Chen Sisi (陈思思; born 28 December 1976) is a Chinese singer, philanthropist, and politician. Chen is a member of Chinese Communist Party and vice-president of the People's Liberation Army Second Artillery Corps Song and Dance Troupe. She holds the rank of Senior Colonel in the People's Liberation Army, was a member of 10th National People's Congress, and a Standing Committee member of the All-China Youth Federation.

Chen is the first singer from mainland China to play a personal concert in Taiwan.

==Biography==
Chen was born in Changde, Hunan in 1976, with her ancestral home in Nanjing, Jiangsu.

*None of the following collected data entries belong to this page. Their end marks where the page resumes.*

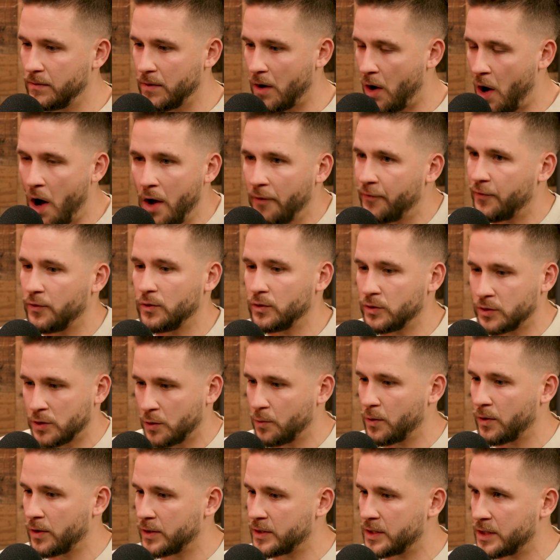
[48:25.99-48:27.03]
awful
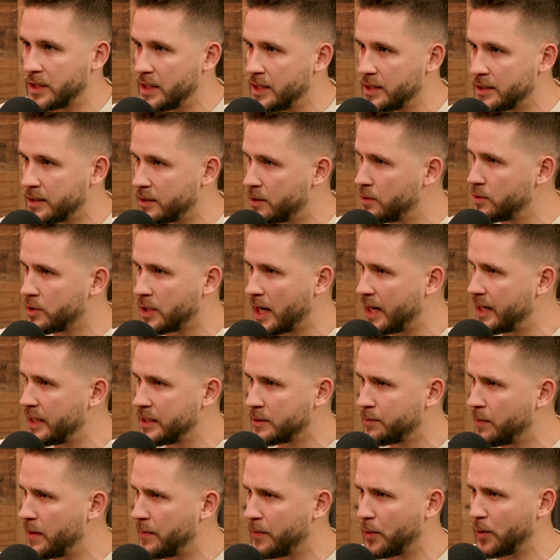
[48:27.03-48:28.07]
towards these 2
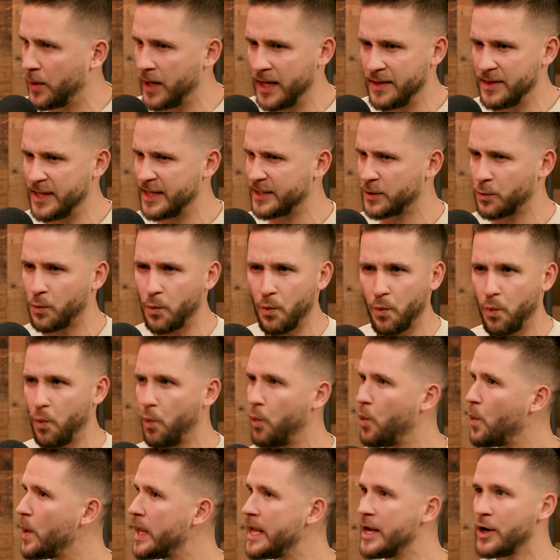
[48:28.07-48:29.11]
Chinese people in this
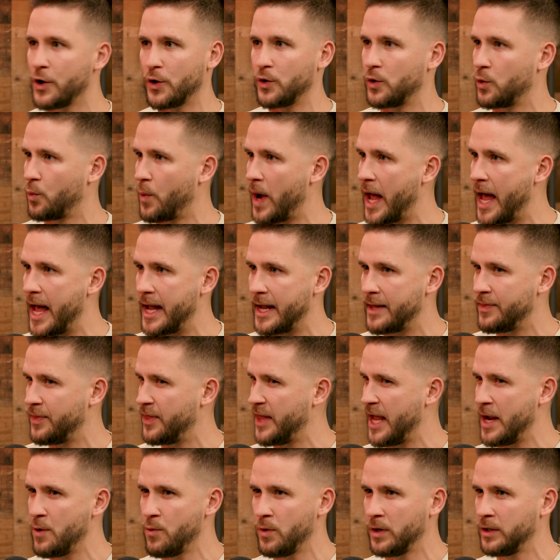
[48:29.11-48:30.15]
weird way. And
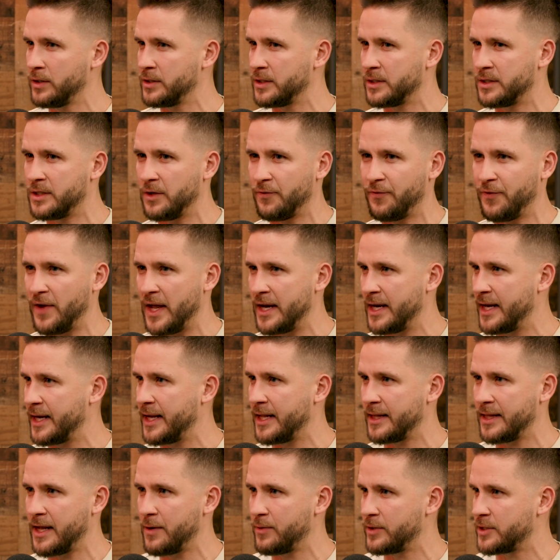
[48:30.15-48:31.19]
they weren't defending
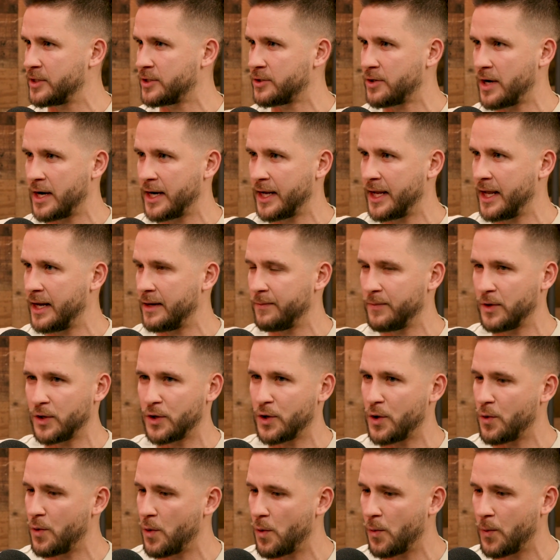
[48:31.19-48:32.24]
it. They were just trying to get him to
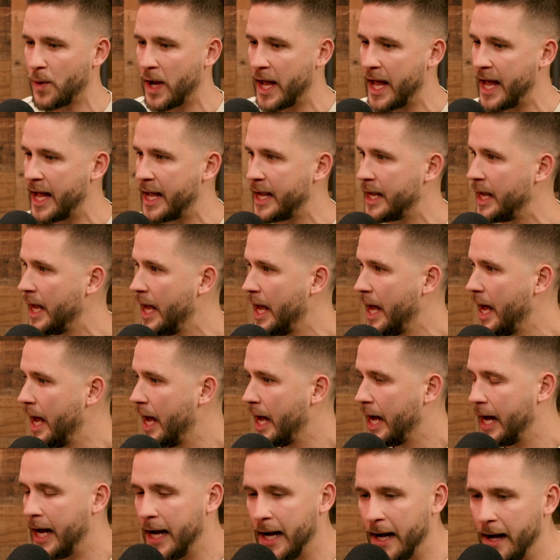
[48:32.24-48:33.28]
go away.
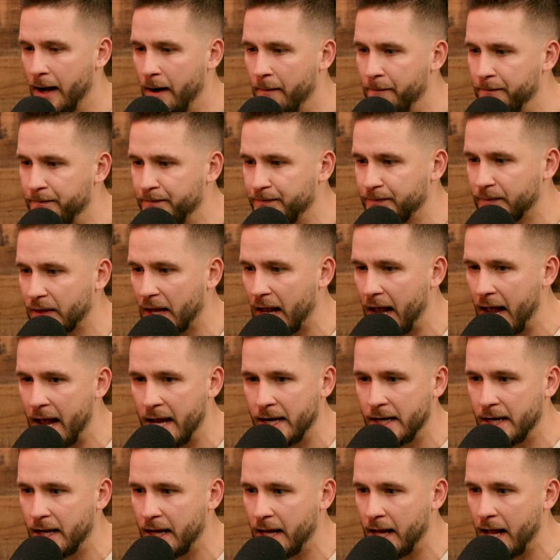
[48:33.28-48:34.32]
And
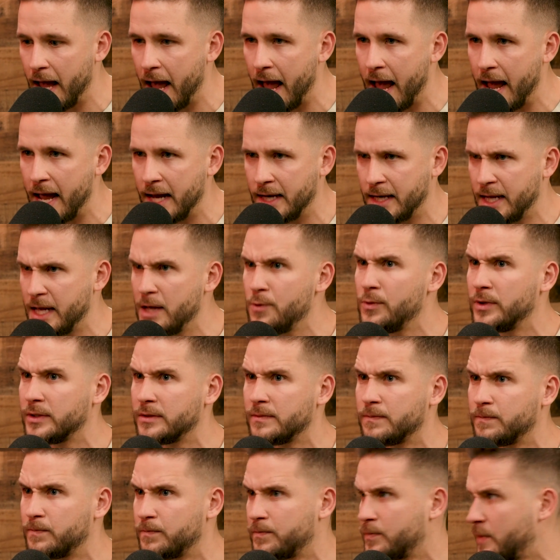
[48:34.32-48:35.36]
he
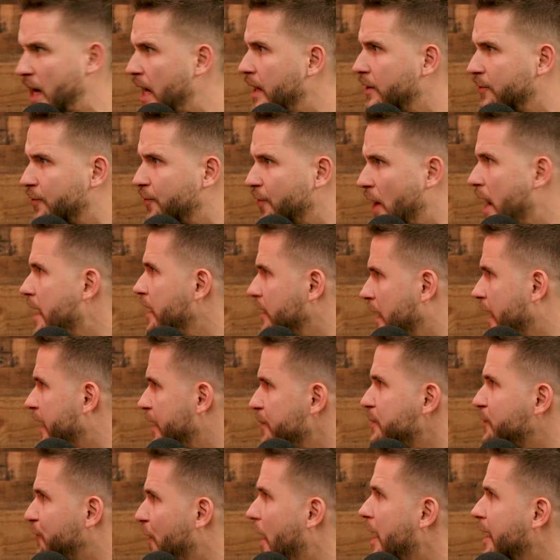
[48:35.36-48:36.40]
was kind of
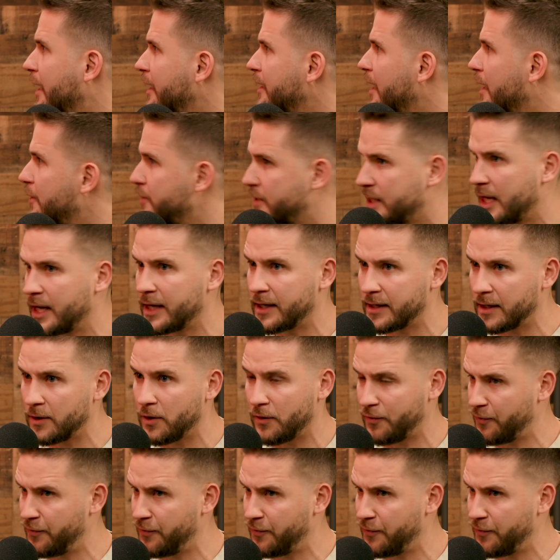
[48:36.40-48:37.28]
he was frightening. I was like, oh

Chen graduated from the Hunan Provincial Changde City No. 7 Middle School. She studied at Huaihua College of Hunan in 1990 and graduated from the Music Department of Hunan Normal University in 1995. She entered the People's Liberation Army Academy of Art for master's studies in 1999, and successively studied under Chinese vocal music educators Professor Jin Tielin and Professor Li Shuangjiang.

Chen joined the People's Liberation Army Second Artillery Corps Song and Dance Troupe in 1999; as of 2012, she was the vice-president of the People's Liberation Army Second Artillery Corps Song and Dance Troupe.

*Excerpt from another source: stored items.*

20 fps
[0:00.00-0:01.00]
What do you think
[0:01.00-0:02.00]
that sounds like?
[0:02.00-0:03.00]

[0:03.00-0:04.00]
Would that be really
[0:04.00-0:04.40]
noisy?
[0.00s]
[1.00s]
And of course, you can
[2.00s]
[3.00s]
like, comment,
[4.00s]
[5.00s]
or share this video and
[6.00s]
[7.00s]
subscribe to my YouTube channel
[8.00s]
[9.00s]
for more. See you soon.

In 2009, Chen played a personal concert in Taiwan.

==Works==

===Television===

| Year | English title | Chinese title | Role | Cast | Ref |
|---|---|---|---|---|---|
| 2000 | Qu Yuan | 屈原 | Du Ruozi | Jiang Kai, Tan Feiling, Wang Ji, Wu Liping |  |

===Studio albums===
- My Boyfriend is going to South China (情哥哥去南方)
- Chinese Girl (中国女孩)
- Liusanjie (刘三姐)
- You Really Touched Me (你让我感动)
- Have a Good Time Together (共度好时光)
- Nice Time (锦绣年代)

==Awards==
- Golden Eagle Award (2005)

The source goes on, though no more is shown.